## Your instructions:
Within the entries below, output exactly the lines between the line containing "[00:00:02.13 to 00:00:03.20]" and the line containing "[00:00:00.00 to 00:00:15.47]", inclusive, and omit any picture.

[Source records]

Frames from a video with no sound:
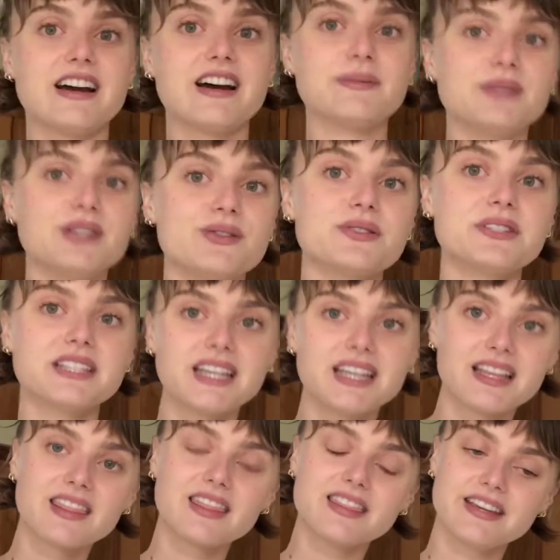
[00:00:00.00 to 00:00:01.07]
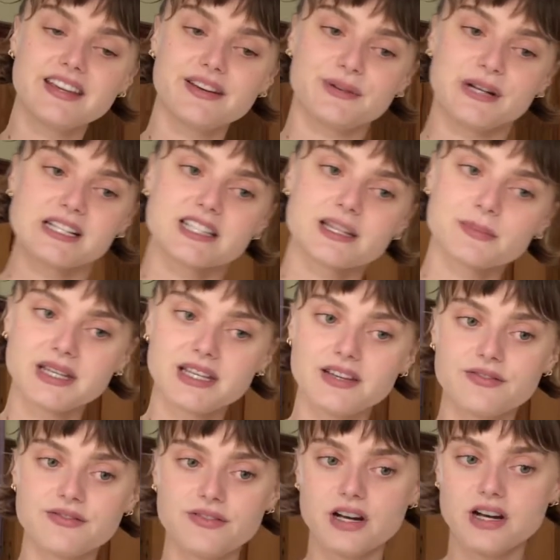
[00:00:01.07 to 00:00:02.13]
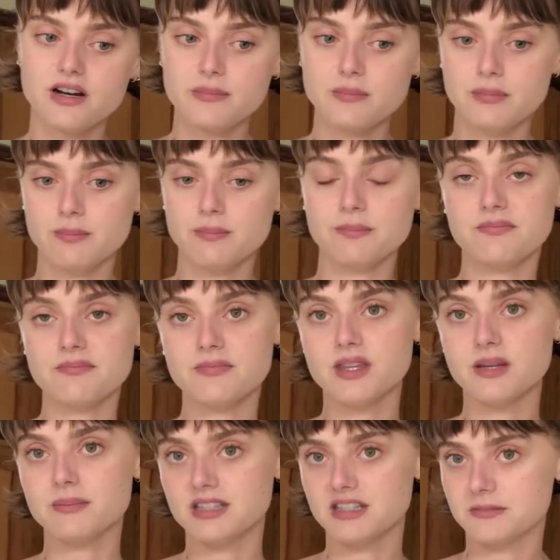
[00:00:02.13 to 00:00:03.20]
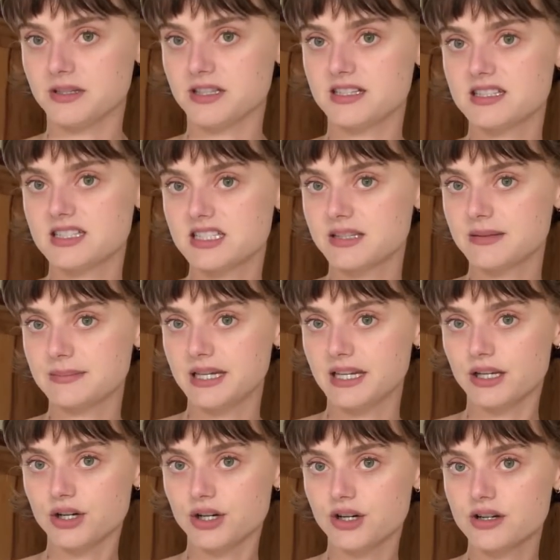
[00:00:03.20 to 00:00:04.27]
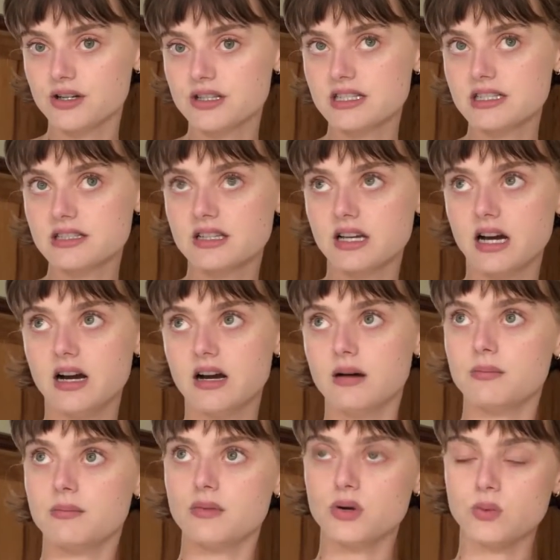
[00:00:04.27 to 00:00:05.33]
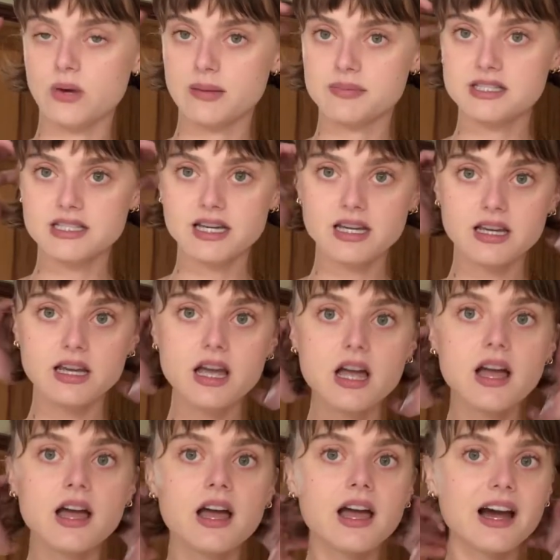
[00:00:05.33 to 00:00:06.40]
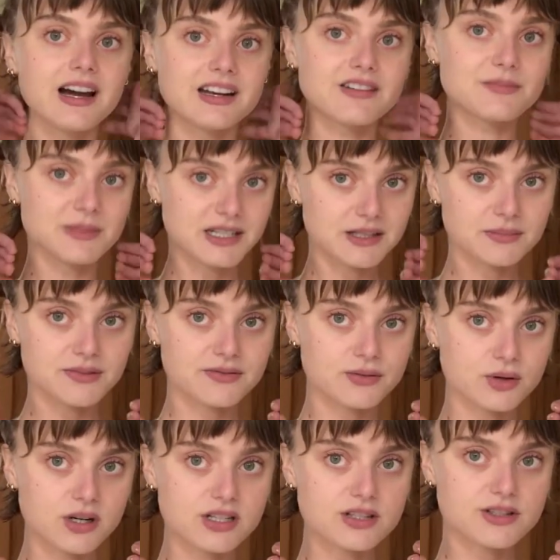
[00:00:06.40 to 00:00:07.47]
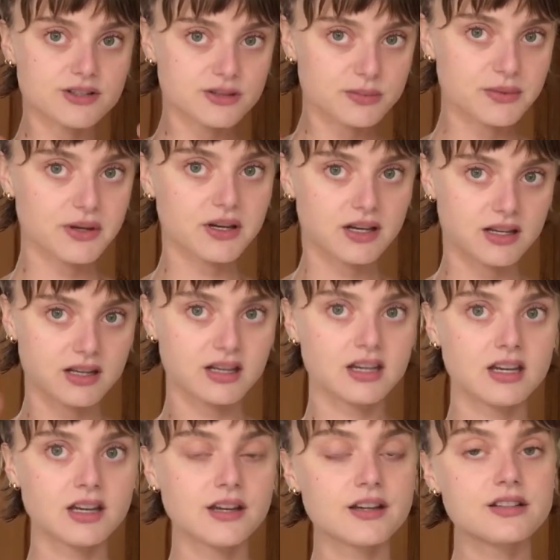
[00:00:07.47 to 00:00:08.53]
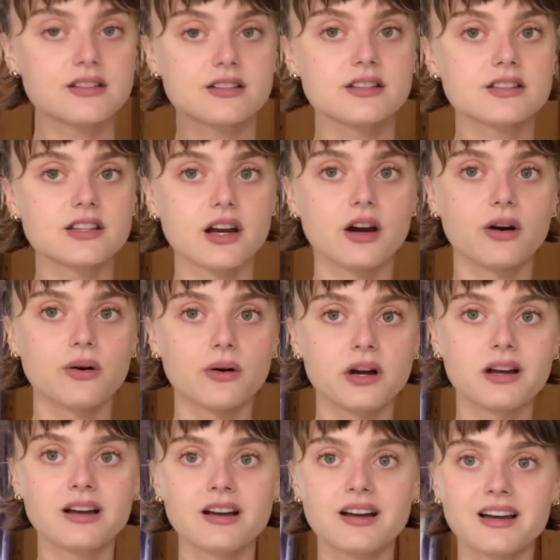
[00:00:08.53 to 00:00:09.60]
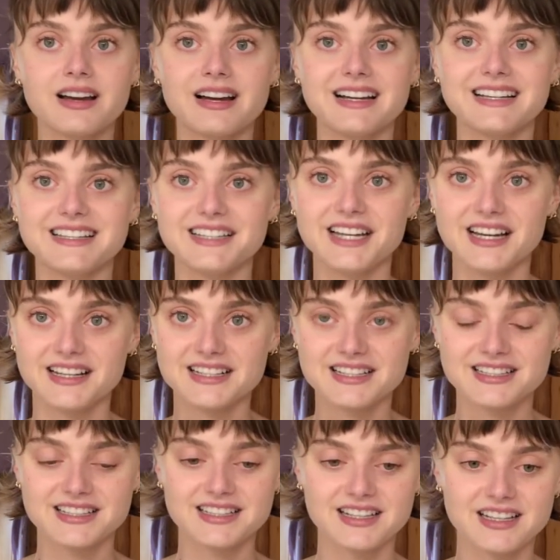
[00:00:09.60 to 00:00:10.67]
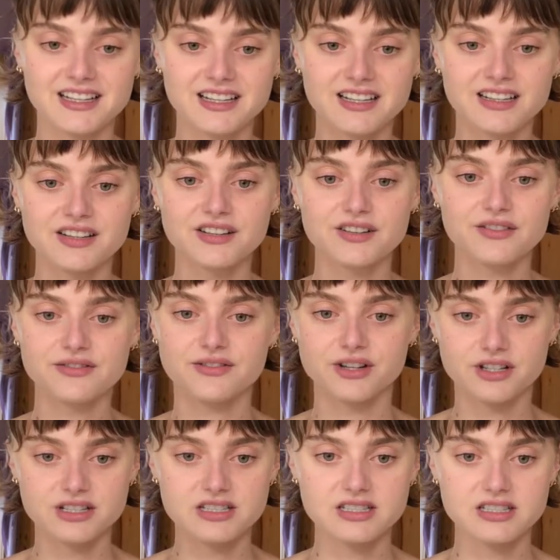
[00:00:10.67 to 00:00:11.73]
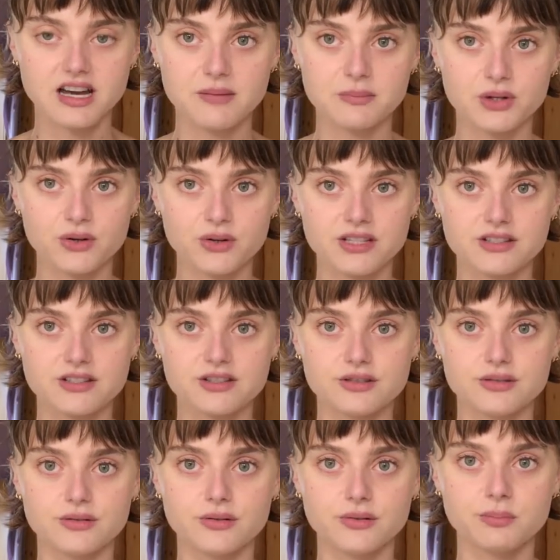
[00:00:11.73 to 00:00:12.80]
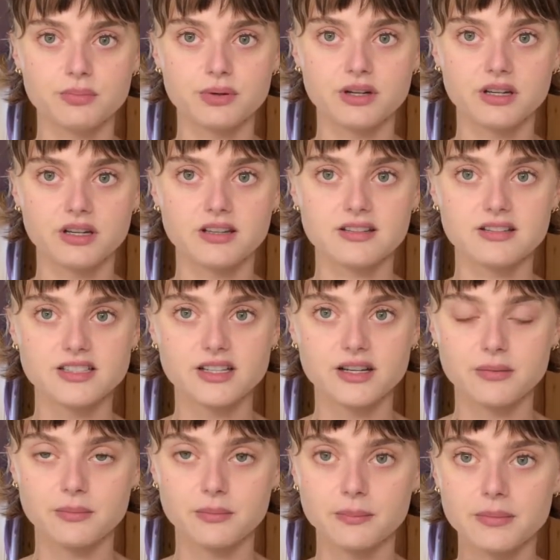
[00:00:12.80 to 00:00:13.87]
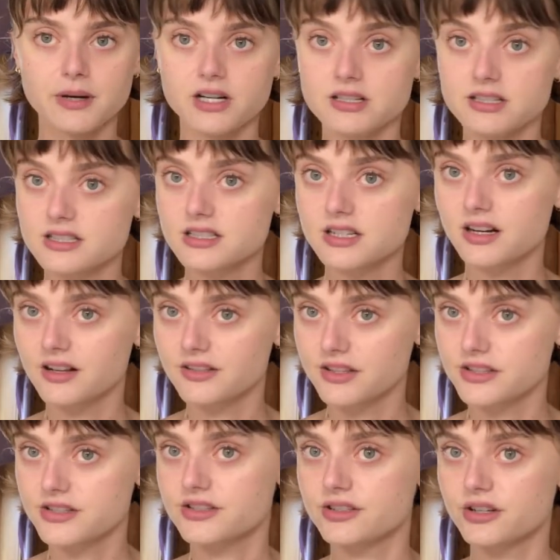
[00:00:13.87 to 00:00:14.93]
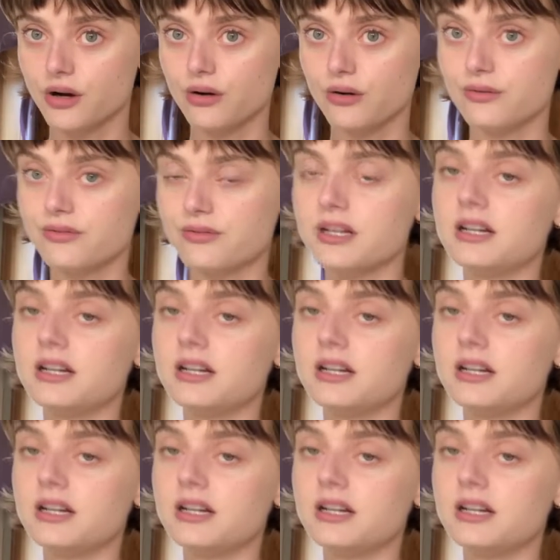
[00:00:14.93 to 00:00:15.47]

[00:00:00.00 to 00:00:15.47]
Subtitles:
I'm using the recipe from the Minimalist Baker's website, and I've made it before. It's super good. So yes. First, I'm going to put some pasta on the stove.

==

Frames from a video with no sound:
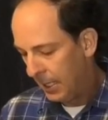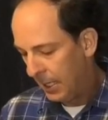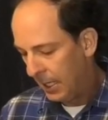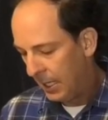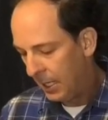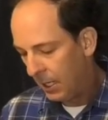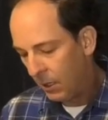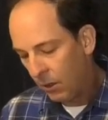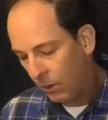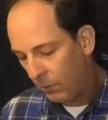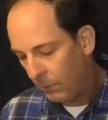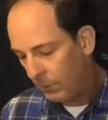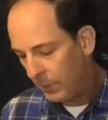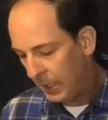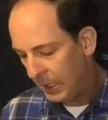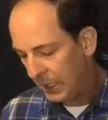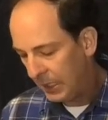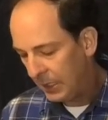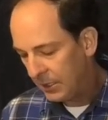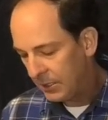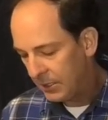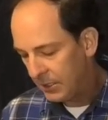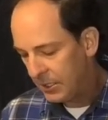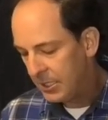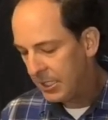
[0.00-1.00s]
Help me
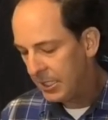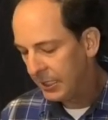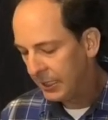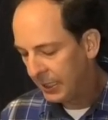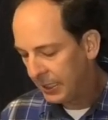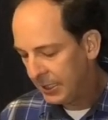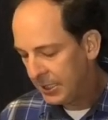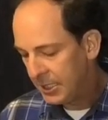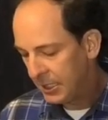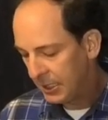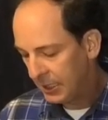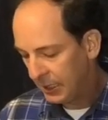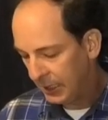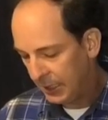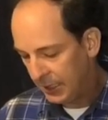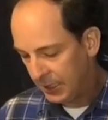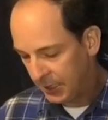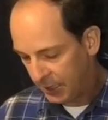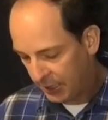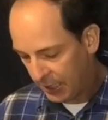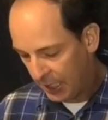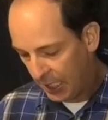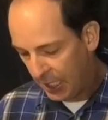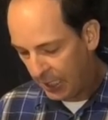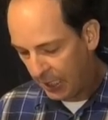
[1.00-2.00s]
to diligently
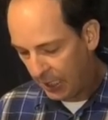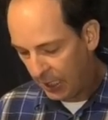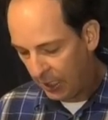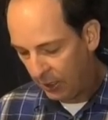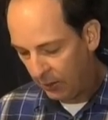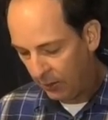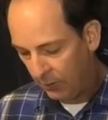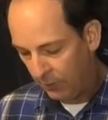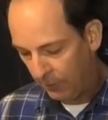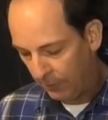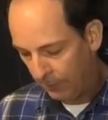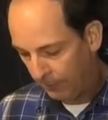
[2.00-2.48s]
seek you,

* * *

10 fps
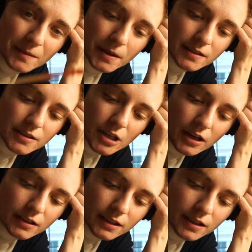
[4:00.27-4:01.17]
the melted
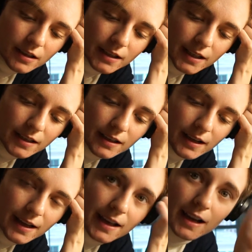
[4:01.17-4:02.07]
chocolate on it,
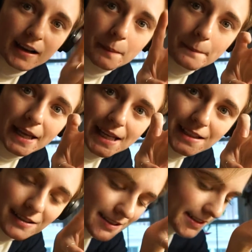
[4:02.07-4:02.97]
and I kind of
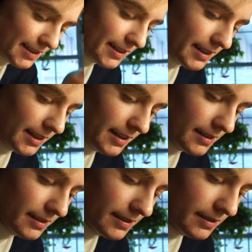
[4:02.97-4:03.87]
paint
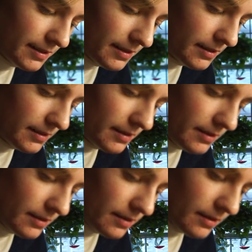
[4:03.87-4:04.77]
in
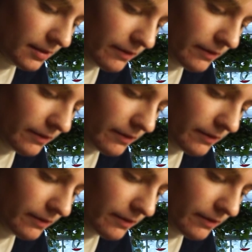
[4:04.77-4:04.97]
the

## Completed exercise:
[00:00:02.13 to 00:00:03.20]
[00:00:03.20 to 00:00:04.27]
[00:00:04.27 to 00:00:05.33]
[00:00:05.33 to 00:00:06.40]
[00:00:06.40 to 00:00:07.47]
[00:00:07.47 to 00:00:08.53]
[00:00:08.53 to 00:00:09.60]
[00:00:09.60 to 00:00:10.67]
[00:00:10.67 to 00:00:11.73]
[00:00:11.73 to 00:00:12.80]
[00:00:12.80 to 00:00:13.87]
[00:00:13.87 to 00:00:14.93]
[00:00:14.93 to 00:00:15.47]

[00:00:00.00 to 00:00:15.47]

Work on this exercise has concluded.